All of this is important, because in the Gospel Reading, Jesus is praying that we will know him. The question for us is, how do we know Jesus? Do we know him from a distance, or do we know him from nearness?
Jesus came to reveal his Father to us. What Jesus revealed was not informational, but relational. The Father sent his Son to bring eternal life. Eternal life for Jesus is a relationship with God. Listen to how Jesus speaks about eternal life in verse 3, ‘And this is eternal life, that they may know you, the only true God, and Jesus Christ whom you have sent’.
Jesus asks us to think about eternal life, not in terms of time, but in terms of relationship. For Jesus, eternal life is not merely the absence of death. It is the presence of God in our lives for ever. Jesus came to bring us into a never-ending relationship with His Father. In this relationship, we know God the Father, and Jesus Christ whom the Father has sent. This relationship is not one of information but one of formation by The Holy Spirit.
This experience of knowing God is intimate. We are God’s treasured possessions. He sent his own Son to die for us, so that he may rise and restore our relationship. Jesus sends His Spirit that we might hear his voice and be restored to an eternal relationship with God, a relationship where we know God the Father, Son and Holy Spirit are one as God is one.

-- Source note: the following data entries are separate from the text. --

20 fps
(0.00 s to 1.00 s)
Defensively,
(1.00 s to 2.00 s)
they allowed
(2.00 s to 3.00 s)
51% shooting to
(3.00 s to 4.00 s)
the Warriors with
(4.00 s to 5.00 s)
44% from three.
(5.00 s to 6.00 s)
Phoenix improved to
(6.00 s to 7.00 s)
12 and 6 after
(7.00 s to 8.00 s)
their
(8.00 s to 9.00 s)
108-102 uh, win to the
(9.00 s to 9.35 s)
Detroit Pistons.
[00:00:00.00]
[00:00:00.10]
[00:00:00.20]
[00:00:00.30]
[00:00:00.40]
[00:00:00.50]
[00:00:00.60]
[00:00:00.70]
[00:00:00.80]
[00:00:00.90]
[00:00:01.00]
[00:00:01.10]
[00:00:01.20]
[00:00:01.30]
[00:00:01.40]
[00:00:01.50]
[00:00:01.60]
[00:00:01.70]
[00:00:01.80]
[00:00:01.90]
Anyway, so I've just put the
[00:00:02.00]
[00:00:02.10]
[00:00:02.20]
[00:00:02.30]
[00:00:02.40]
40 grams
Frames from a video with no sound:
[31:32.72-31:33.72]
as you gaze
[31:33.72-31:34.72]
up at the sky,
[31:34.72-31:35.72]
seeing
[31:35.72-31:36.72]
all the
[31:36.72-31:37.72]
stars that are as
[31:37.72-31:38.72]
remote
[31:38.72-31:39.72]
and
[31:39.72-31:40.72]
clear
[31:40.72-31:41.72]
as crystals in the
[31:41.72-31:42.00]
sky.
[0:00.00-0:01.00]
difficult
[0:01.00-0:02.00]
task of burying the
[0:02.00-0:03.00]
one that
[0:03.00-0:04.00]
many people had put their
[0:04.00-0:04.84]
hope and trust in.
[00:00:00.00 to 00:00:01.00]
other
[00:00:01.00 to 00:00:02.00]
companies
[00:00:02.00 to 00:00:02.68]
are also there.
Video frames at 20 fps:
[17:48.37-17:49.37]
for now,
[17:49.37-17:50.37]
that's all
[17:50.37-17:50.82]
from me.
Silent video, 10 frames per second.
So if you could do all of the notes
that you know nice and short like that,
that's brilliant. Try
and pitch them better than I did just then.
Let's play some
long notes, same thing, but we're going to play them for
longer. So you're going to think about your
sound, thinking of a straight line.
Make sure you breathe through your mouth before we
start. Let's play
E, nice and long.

This knowledge of God is both intimate and personal. Jesus shared our experience of death so that we might share His experience of life. In a world of many religions, it is tempting to reduce knowing God to information. We can compare and contrast religions. When this happens, we end up knowing information about God. We can list His attributes. We can explain his teaching. We can classify his works.
God didn’t send his Son among us so that we can sit on sidelines, compare religions and decide which one we are to follow. Christ came so that we might experience his claim upon our lives. To be known by him. To be forgiven by Him and raised to new life by Him. Jesus came that we might know God, not from a distance but from his direct, personal intervention in our lives.